**EXERCISE**
Output the full listing below exactly, without the pictures.

##########

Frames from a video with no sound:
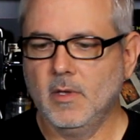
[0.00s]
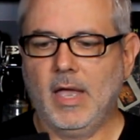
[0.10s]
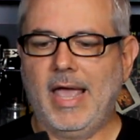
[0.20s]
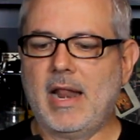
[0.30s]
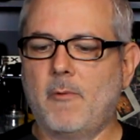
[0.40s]

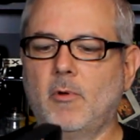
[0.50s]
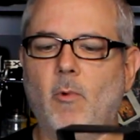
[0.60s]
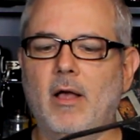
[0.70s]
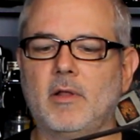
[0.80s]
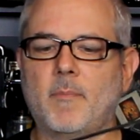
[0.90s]
And I would
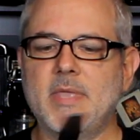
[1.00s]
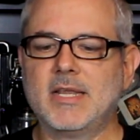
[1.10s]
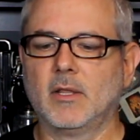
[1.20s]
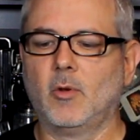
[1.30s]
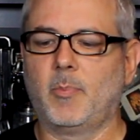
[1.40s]
weld up
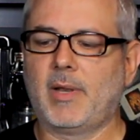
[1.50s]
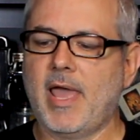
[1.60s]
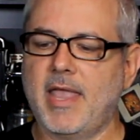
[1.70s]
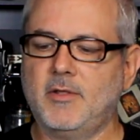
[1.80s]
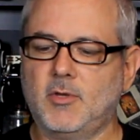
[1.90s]
these little
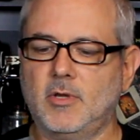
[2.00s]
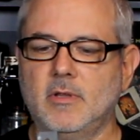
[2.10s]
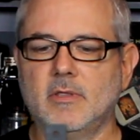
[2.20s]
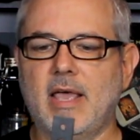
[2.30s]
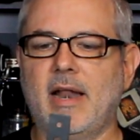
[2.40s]
plates
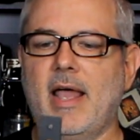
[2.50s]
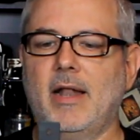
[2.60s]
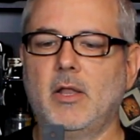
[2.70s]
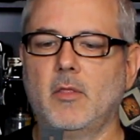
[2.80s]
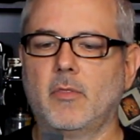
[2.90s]
that
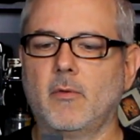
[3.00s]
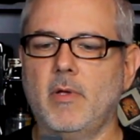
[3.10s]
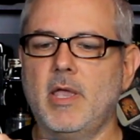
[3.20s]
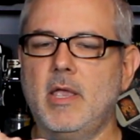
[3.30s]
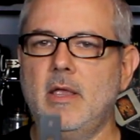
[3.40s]
had
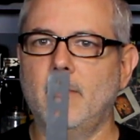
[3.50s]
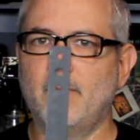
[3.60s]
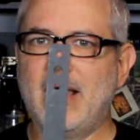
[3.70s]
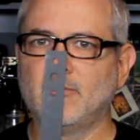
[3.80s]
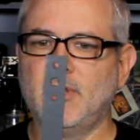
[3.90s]
three
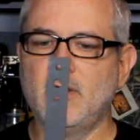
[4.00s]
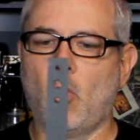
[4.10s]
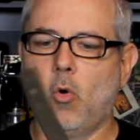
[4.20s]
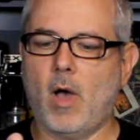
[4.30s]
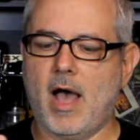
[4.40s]
mounting
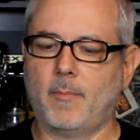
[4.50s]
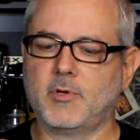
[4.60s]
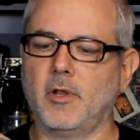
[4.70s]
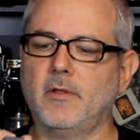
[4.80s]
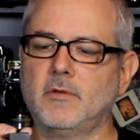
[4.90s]
hole
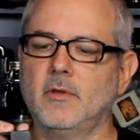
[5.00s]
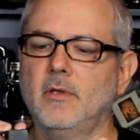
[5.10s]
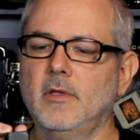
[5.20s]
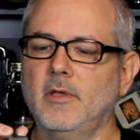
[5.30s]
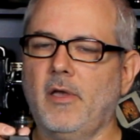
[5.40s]
options
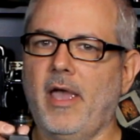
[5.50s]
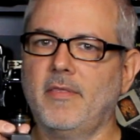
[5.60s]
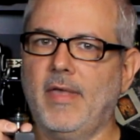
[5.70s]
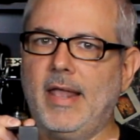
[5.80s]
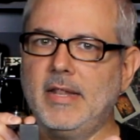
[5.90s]

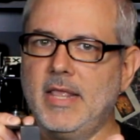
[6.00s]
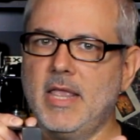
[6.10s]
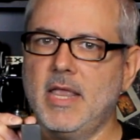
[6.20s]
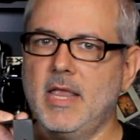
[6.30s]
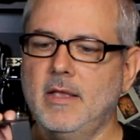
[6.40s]
and then
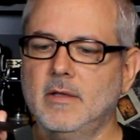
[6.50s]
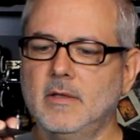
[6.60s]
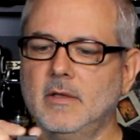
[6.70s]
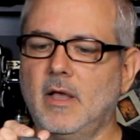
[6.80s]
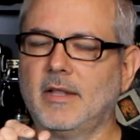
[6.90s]
the
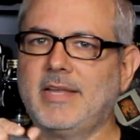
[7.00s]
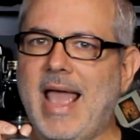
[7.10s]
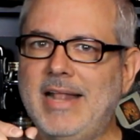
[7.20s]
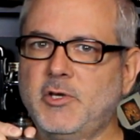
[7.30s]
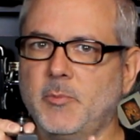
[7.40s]

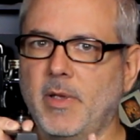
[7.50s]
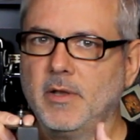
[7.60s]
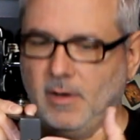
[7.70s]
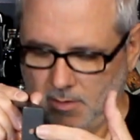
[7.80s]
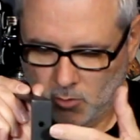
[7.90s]

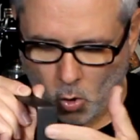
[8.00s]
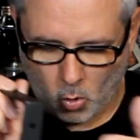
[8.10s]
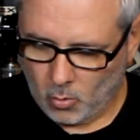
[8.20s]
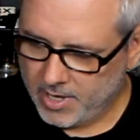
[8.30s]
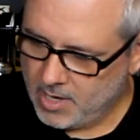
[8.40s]
attachment
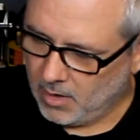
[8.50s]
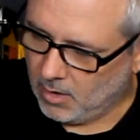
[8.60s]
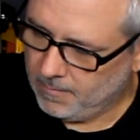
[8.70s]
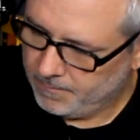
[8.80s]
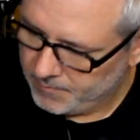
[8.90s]
hole
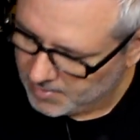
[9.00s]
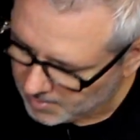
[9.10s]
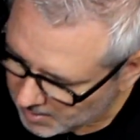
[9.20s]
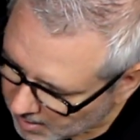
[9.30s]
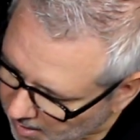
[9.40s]
here,
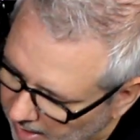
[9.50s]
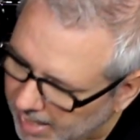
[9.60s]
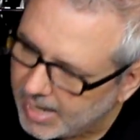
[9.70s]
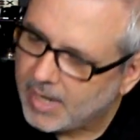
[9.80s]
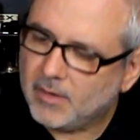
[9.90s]

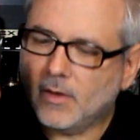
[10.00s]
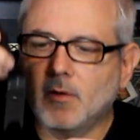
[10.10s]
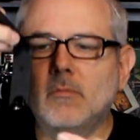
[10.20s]
and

##########

**EXERCISE RESULT**
Frames from a video with no sound:
[0.00s]
[0.10s]
[0.20s]
[0.30s]
[0.40s]

[0.50s]
[0.60s]
[0.70s]
[0.80s]
[0.90s]
And I would
[1.00s]
[1.10s]
[1.20s]
[1.30s]
[1.40s]
weld up
[1.50s]
[1.60s]
[1.70s]
[1.80s]
[1.90s]
these little
[2.00s]
[2.10s]
[2.20s]
[2.30s]
[2.40s]
plates
[2.50s]
[2.60s]
[2.70s]
[2.80s]
[2.90s]
that
[3.00s]
[3.10s]
[3.20s]
[3.30s]
[3.40s]
had
[3.50s]
[3.60s]
[3.70s]
[3.80s]
[3.90s]
three
[4.00s]
[4.10s]
[4.20s]
[4.30s]
[4.40s]
mounting
[4.50s]
[4.60s]
[4.70s]
[4.80s]
[4.90s]
hole
[5.00s]
[5.10s]
[5.20s]
[5.30s]
[5.40s]
options
[5.50s]
[5.60s]
[5.70s]
[5.80s]
[5.90s]

[6.00s]
[6.10s]
[6.20s]
[6.30s]
[6.40s]
and then
[6.50s]
[6.60s]
[6.70s]
[6.80s]
[6.90s]
the
[7.00s]
[7.10s]
[7.20s]
[7.30s]
[7.40s]

[7.50s]
[7.60s]
[7.70s]
[7.80s]
[7.90s]

[8.00s]
[8.10s]
[8.20s]
[8.30s]
[8.40s]
attachment
[8.50s]
[8.60s]
[8.70s]
[8.80s]
[8.90s]
hole
[9.00s]
[9.10s]
[9.20s]
[9.30s]
[9.40s]
here,
[9.50s]
[9.60s]
[9.70s]
[9.80s]
[9.90s]

[10.00s]
[10.10s]
[10.20s]
and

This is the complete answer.